With Cryotops, after equilibration described above, individual embryos were picked up in an extremely small volume (<0.1 mcL) of Vitrification Solution, placed on the strip, and submerged into filtered liquid nitrogen. Subsequently, under liquid nitrogen the plastic cover was placed over the strip to provide protection during storage.

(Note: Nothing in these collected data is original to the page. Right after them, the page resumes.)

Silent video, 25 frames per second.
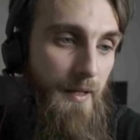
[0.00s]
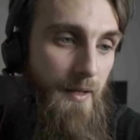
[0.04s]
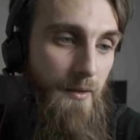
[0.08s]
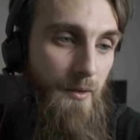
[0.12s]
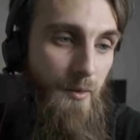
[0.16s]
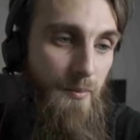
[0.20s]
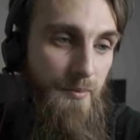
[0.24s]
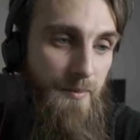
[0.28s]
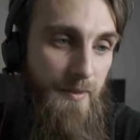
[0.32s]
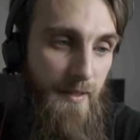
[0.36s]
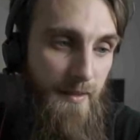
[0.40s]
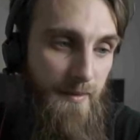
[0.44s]
I
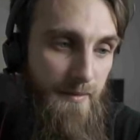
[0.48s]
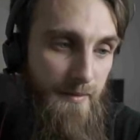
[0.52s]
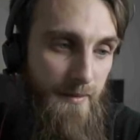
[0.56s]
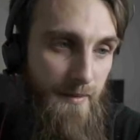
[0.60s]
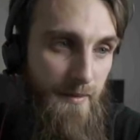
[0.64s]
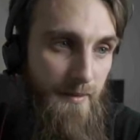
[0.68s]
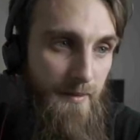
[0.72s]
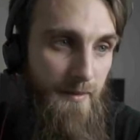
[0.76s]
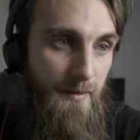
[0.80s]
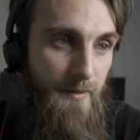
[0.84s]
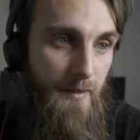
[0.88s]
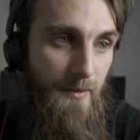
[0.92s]
hope
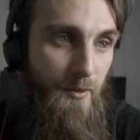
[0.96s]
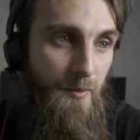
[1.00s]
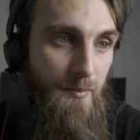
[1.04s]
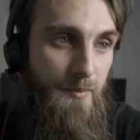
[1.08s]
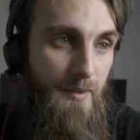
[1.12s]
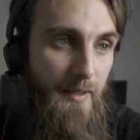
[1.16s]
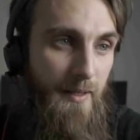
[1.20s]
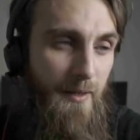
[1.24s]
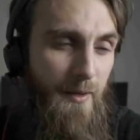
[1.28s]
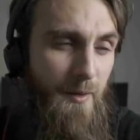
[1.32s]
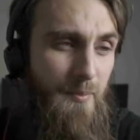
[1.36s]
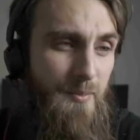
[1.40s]

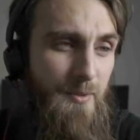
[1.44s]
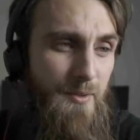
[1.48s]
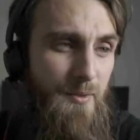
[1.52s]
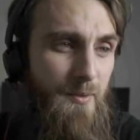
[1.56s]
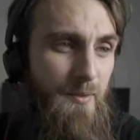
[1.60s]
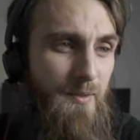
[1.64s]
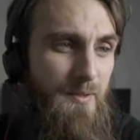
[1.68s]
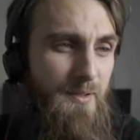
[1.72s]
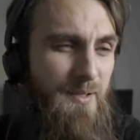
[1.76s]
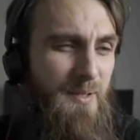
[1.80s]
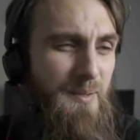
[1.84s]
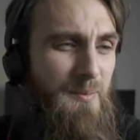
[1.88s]
that helps
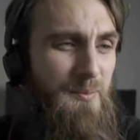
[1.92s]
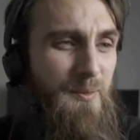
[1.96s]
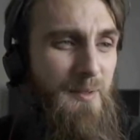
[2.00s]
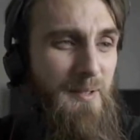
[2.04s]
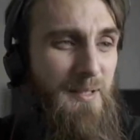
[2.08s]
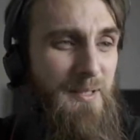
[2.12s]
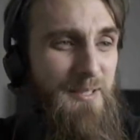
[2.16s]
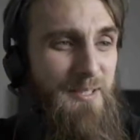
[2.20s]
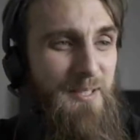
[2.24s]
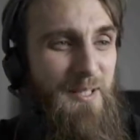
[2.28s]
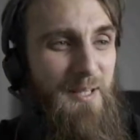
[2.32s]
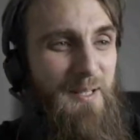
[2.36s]
you in some
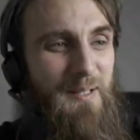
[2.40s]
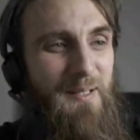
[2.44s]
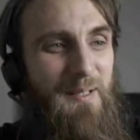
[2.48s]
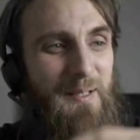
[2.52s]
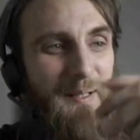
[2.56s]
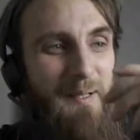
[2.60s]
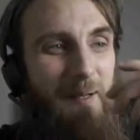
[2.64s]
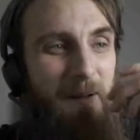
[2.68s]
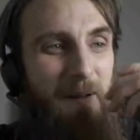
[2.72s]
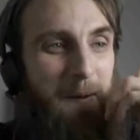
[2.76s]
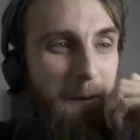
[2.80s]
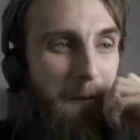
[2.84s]
way,
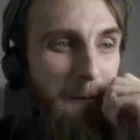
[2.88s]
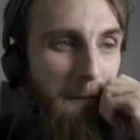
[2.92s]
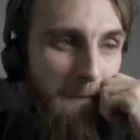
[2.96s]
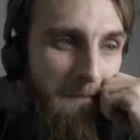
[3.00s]
inshallah.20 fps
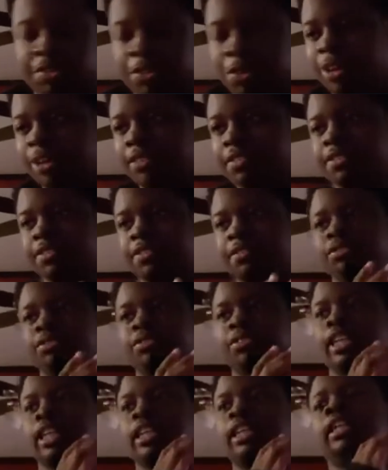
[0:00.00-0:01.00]
4th.
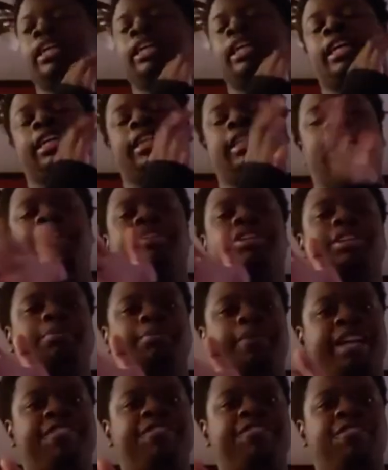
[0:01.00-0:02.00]
And that was
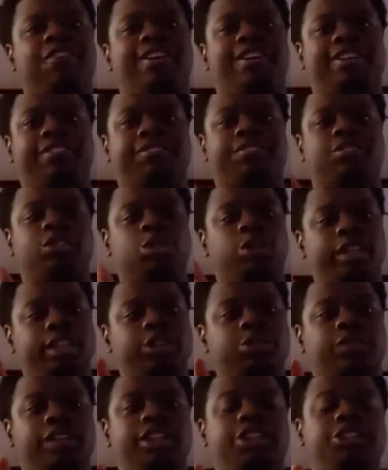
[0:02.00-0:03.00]
May 4th,
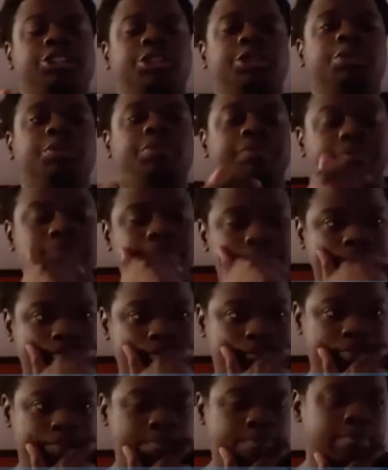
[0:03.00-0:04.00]
2022.
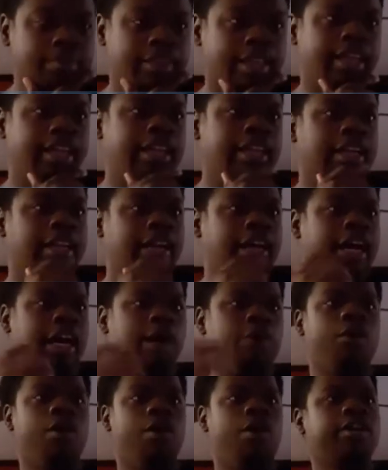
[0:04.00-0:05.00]

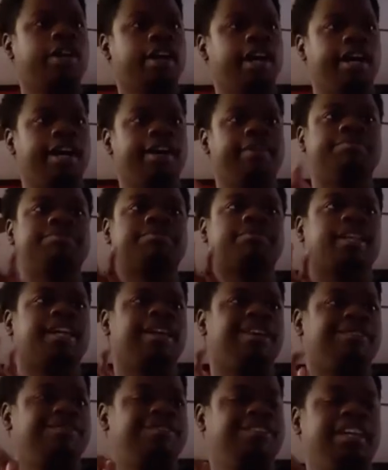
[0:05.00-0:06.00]
I woke up
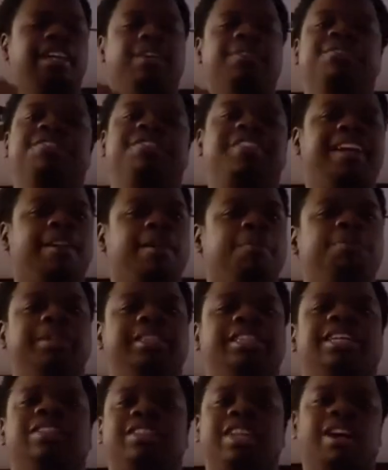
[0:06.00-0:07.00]
feeling very
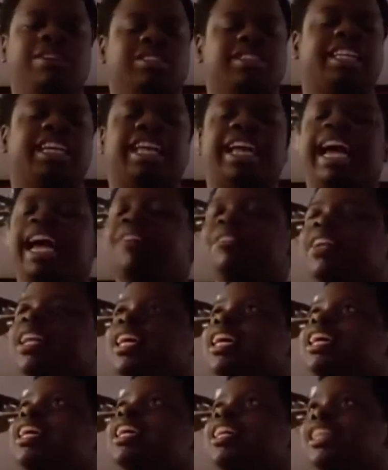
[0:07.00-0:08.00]
productive. I was like having
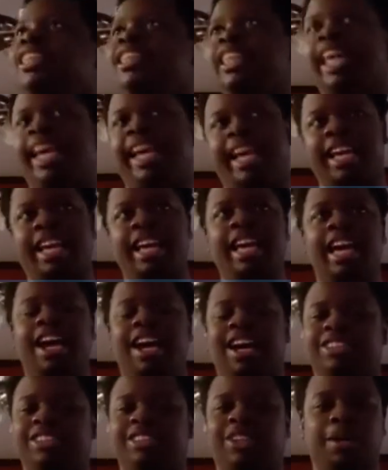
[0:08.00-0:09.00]
a good day.
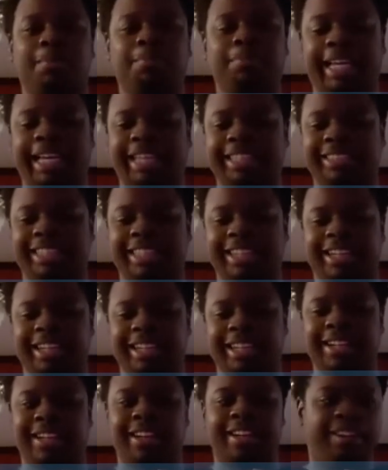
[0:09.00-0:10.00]
I started blasting
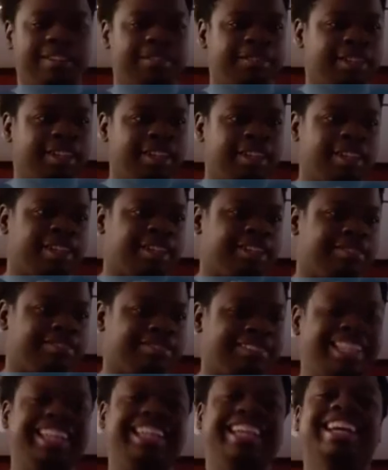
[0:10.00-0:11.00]

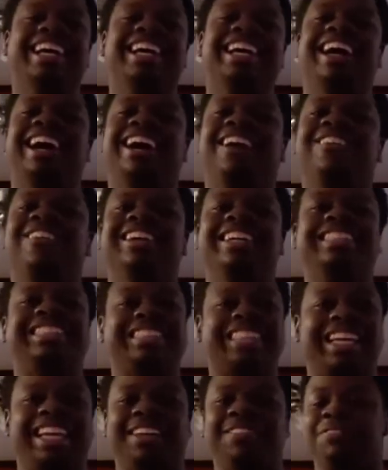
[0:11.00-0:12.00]
Kendrick. Well, I would
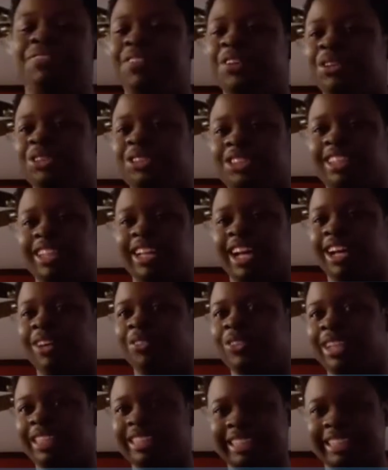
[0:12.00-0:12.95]
say that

For warming, the protective cover was removed in liquid nitrogen and the end of the polypropylene strip was immersed directly into 4.5 mL of Thawing Solution at 37C for 1 minute. Embryos were then transferred into 4.5 mL of Dilution Solution for 3 minutes, and then washed twice in Washing Solution for 5 minutes each. Then the embryos were cultured per cell culture protocol.
The survival and development of human pronuclear stage, 4-cell stage, and blastocyst stage embryos was significantly improved when cryopreservation using vitrification methods was compared to the traditional “slow cooling” methods. However, there was no significant difference seen in the pregnancy or live birth rates between these two different methods of cryopreservation.
The survival and development, pregnancy rates, and live birth rates of human embryos that were cryopreserved using Cryotip versus Cryotop methods did not show any significant differences when these two methods were compared to one another.
Conclusion: Vitrification is a relatively simple, inexpensive and safe alternative to traditional slow cooling that results in higher survival and in-vitro developmental rates for human embryos at the pronuclear, 4-cell and blastocyst stages. The Cryotip method eliminates the exposure to risk from contamination within the liquid nitrogen while maintaining the identified reproductive benefits of the Cyrotop method.
Dr. Daiter’s review of this research article
Masashige Kuwayama, Scientific Director of the Kato Ladies’ Clinic (7-20-3 Nishishinjuku, Shinjuku, Tokyo, Japan), one of the world’s largest IVF centers, is a recognized world class pioneer in the field of human embryology and theriogenology. Dr. Kuwayama developed vitrification procedures and tools (a technique of cryopreservation that rapidly freezes samples) to improve success with human oocyte (egg) and human embryo (fertilized egg) cryopreservation that are now widely used throughout the world.
This important article compares the Cryotop (open) Method of vitrification to the Cryotip (closed) Method of vitrification that were developed in Japan by Dr. Kuwayama. The open method uses the Cryotop straw that exposes the sample being frozen directly to liquid nitrogen and consequently theoretically exposes the sample to the risk of contamination (infectious or other) if there are contaminants (eg., viruses such as HIV) contained in the liquid nitrogen during the rapid cooling or during storage in liquid nitrogen with other samples. Of note, there are no known reported cases of actual infectious or other contamination with respect to the Cryotop as of January, 2016. The closed method uses the Cryotip straw that does not expose the sample being frozen directly to liquid nitrogen, thereby minimizing or eliminating the risk of contamination by the liquid nitrogen, yet has somewhat slower rates of cooling than the open method. The reproductive parameters that were examined in this article when comparing the benefits of the open method to the closed method suggest that they are comparable to one another, so both techniques appear to provide the same advantages in terms of reproductive survival and function.